Le plaignant reproche au journaliste d’avoir qualifié son rapport de «dérisoire» et son constat de «bidon». Selon lui, ces deux termes ne seraient pas conformes au jugement de la Cour. Le juge a rejeté le rapport mais n’a pas minimisé l’expertise du DrMorissette. Ces deux termes ne participent pas à un compte rendu exact des faits et le Conseil retient donc le grief.
Concernant l’expression «rejeté du revers de la main», on comprend, à la lecture du compte rendu du procès, que le juge n’a pas hésité ou débattu l’idée de rejeter le rapport. Cet épisode tient en quelques lignes dans le jugement. L’expertise a été rejetée de façon sommaire, comme le dit l’expression du journaliste. Il n’y a pas d’inexactitude et ce grief est rejeté.

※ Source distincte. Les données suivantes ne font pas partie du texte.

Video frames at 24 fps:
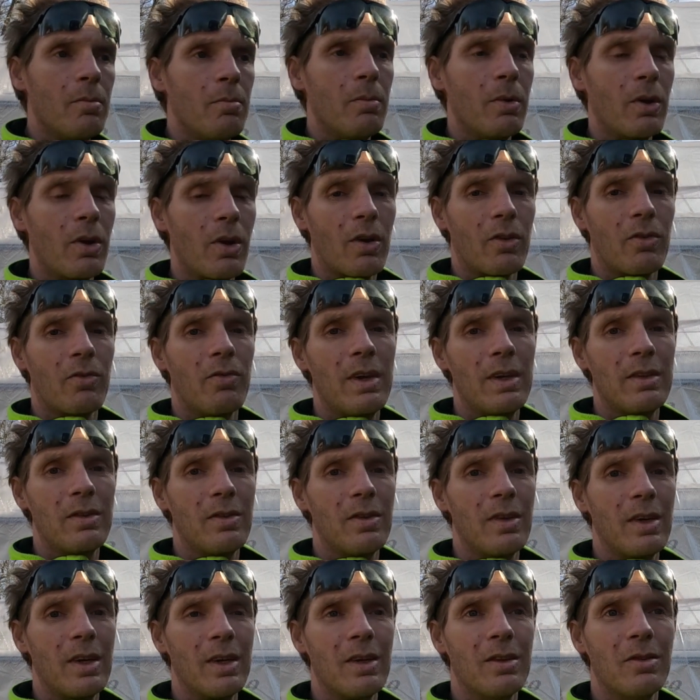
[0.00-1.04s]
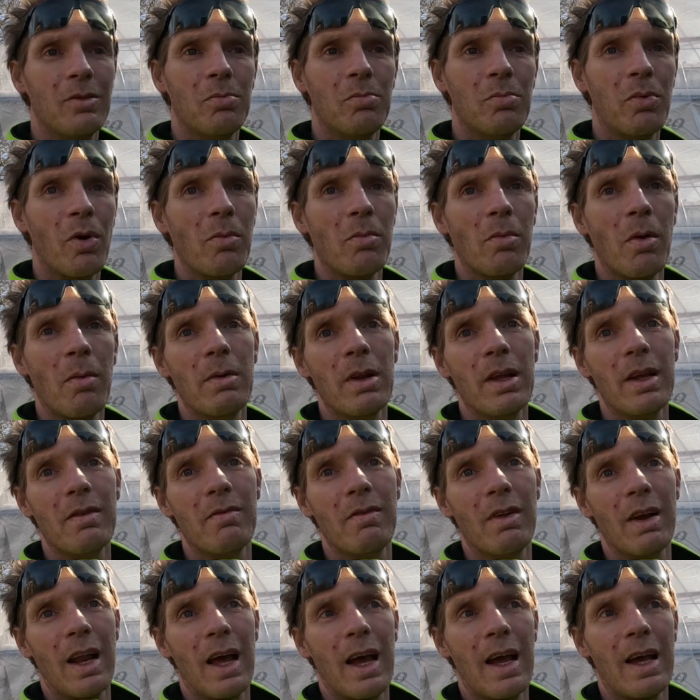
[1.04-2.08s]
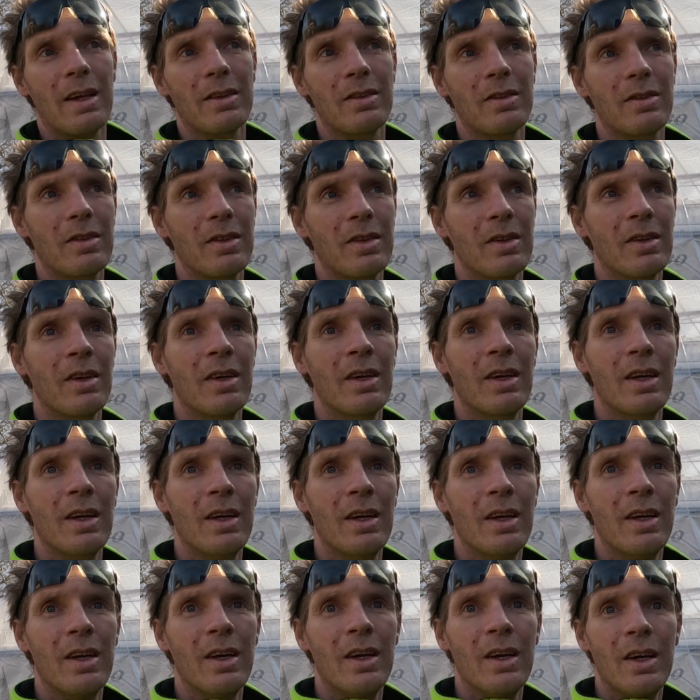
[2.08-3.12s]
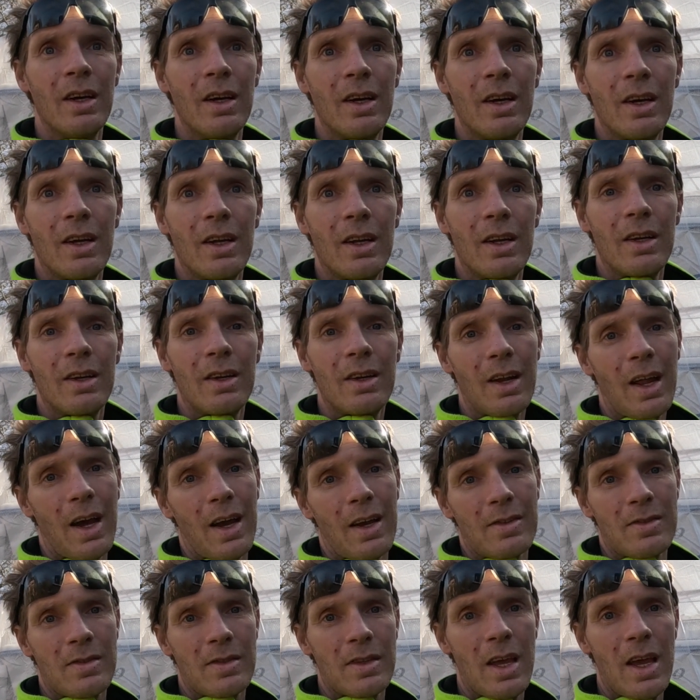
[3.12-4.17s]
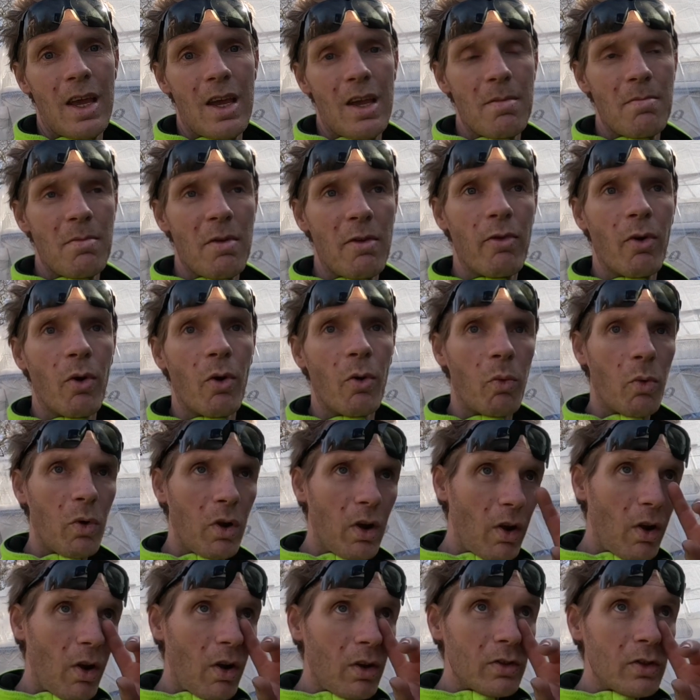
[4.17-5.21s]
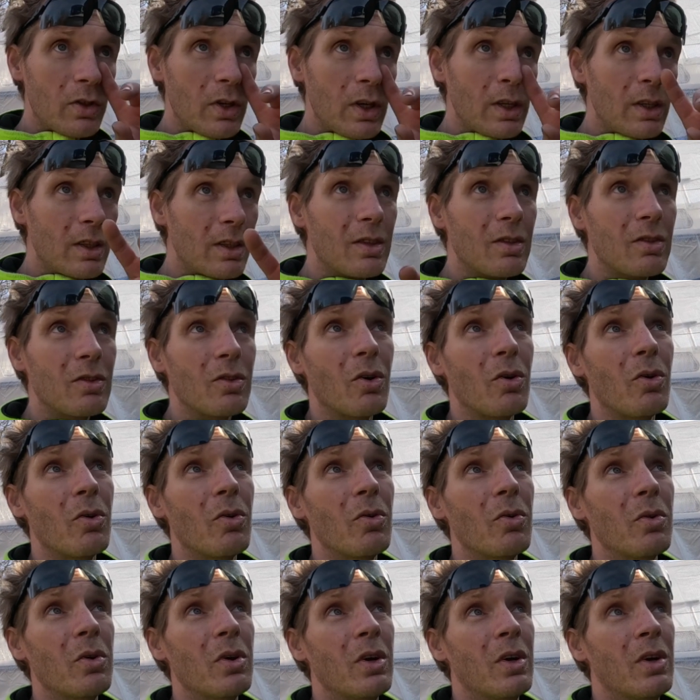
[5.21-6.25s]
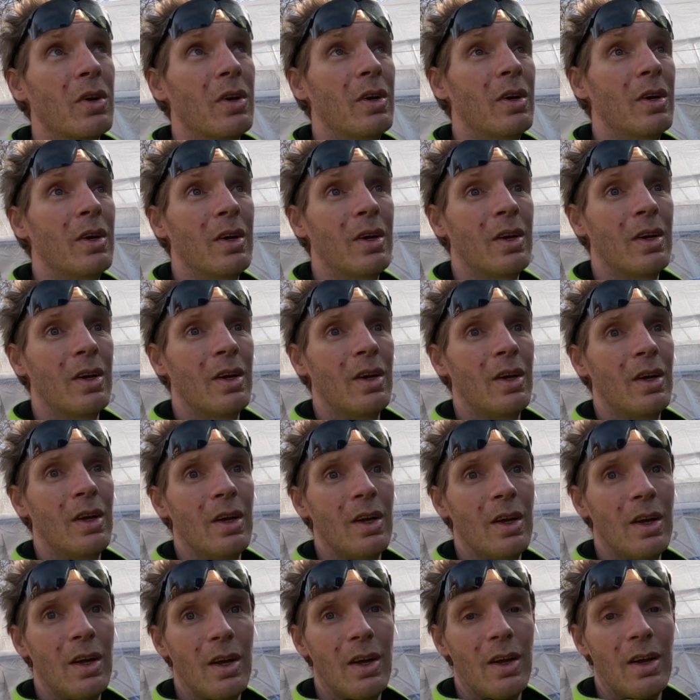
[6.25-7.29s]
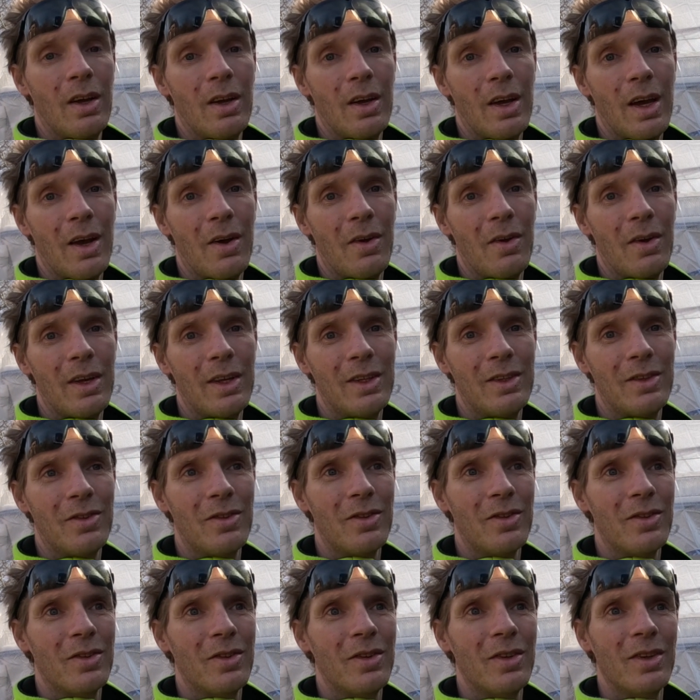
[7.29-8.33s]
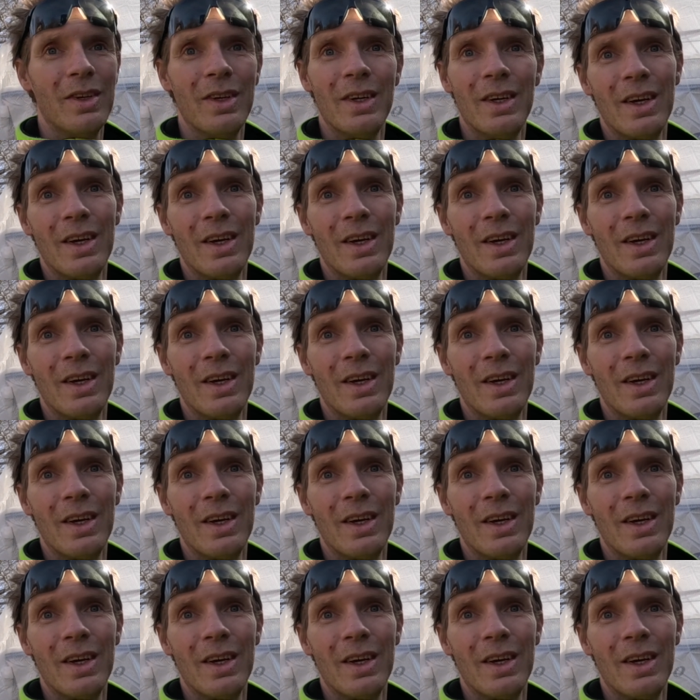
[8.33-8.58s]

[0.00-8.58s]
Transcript: Because this is probably the last nice day before we launch it, so yeah, it's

Le journaliste a commis une erreur en écrivant que M. David Chityal s’était «réfugié pour une bonne partie de l’année 2003 aux Caraïbes». L’accusé est en fait rentré à Montréal dès le 15 février 2003 et il y est resté jusqu’à son arrestation en novembre 2003. Le journaliste est conscient de son erreur et pourtant il ne l’a pas corrigée dans un rectificatif. Une autre erreur s’est glissée dans l’article en cause au sujet du temps consacré par le plaignant aux entrevues avec son client: il s’agit en réalité de deux entrevues d’une durée totale de trois heures, et non pas d’un total de six heures. Les griefs sont donc retenus sur ce double aspect.

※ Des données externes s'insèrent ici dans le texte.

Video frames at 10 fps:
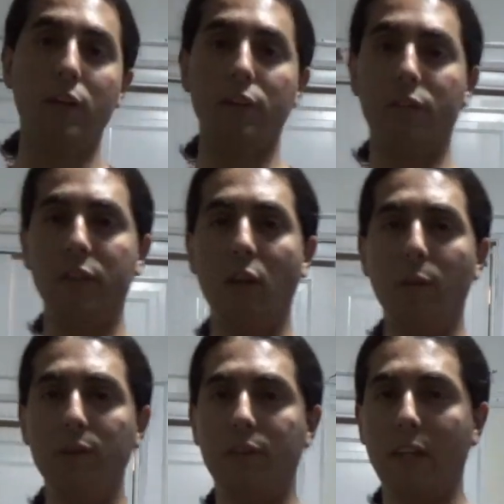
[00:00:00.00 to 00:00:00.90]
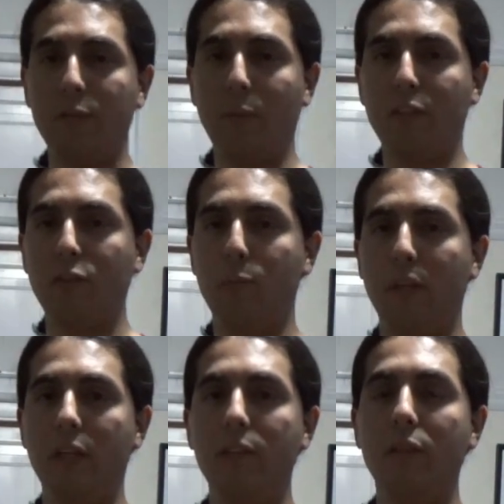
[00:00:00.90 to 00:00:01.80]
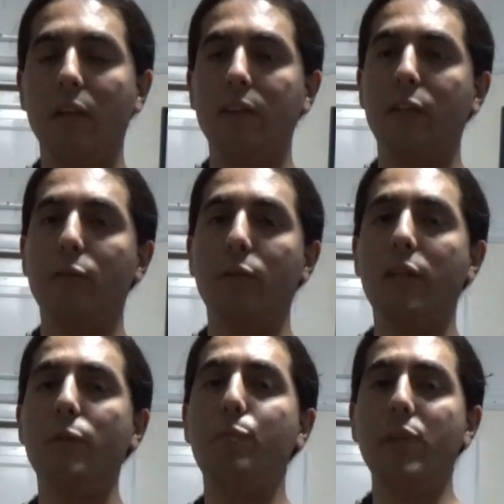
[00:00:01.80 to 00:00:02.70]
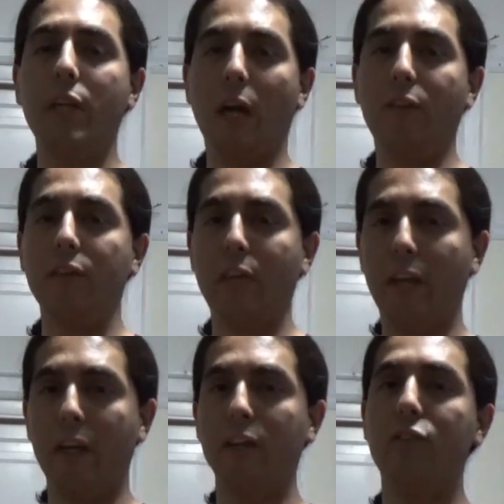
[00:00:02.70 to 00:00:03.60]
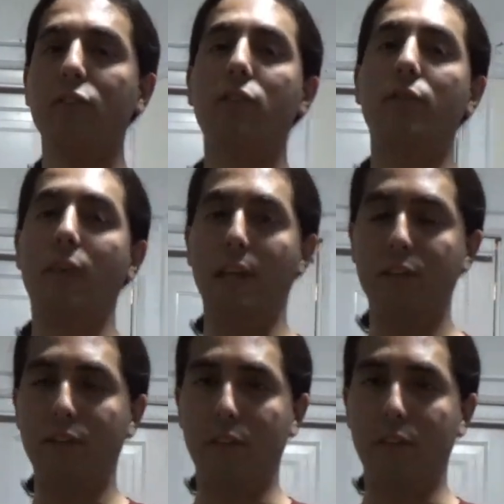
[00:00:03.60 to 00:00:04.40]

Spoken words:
See, common sense makes us believe that any big undertaking is just a fantasy.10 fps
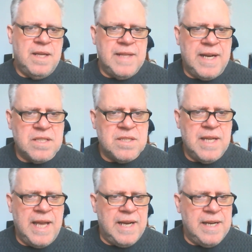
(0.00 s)
That isn't,
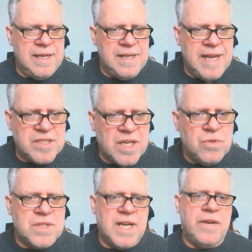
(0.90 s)
and that's
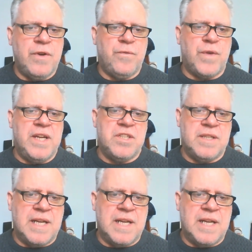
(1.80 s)
outside of inflation.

Le plaignant estime que cette critique arbitraire a porté atteinte à son intégrité professionnelle. Certes, le psychiatre a négligé le passé de l’accusé, comme le mentionne le jugement du tribunal. Pour autant, il ne s’agit que d’une erreur qui ne remet pas en cause les aptitudes du Dr Morissette. Or, le rapport n’est pas «dérisoire» (qui mérite d’être tourné en ridicule); il est rendu irrecevable par les antécédents de l’accusé. Quant au constat, il est incomplet, mais n’est pas pour autant «bidon», c’est-à-dire faussé, truqué.
Décision
Par conséquent, le Conseil de presse retient la plainte de M. Louis Morissette pour manquement à l’exactitude de l’information, à la distinction des genres et au respect de la réputation, à l’encontre du journaliste Rodolphe Morissette et du Journal de Montréal.
Analyse de la décision
- C11A Erreur
- C11B Information inexacte
- C20A Identification/confusion des genres
Date de l’appel
4 October 2005
Décision en appel
Après examen, les membres de la Commission ont conclu à l’unanimité
de maintenir la décision rendue en première instance.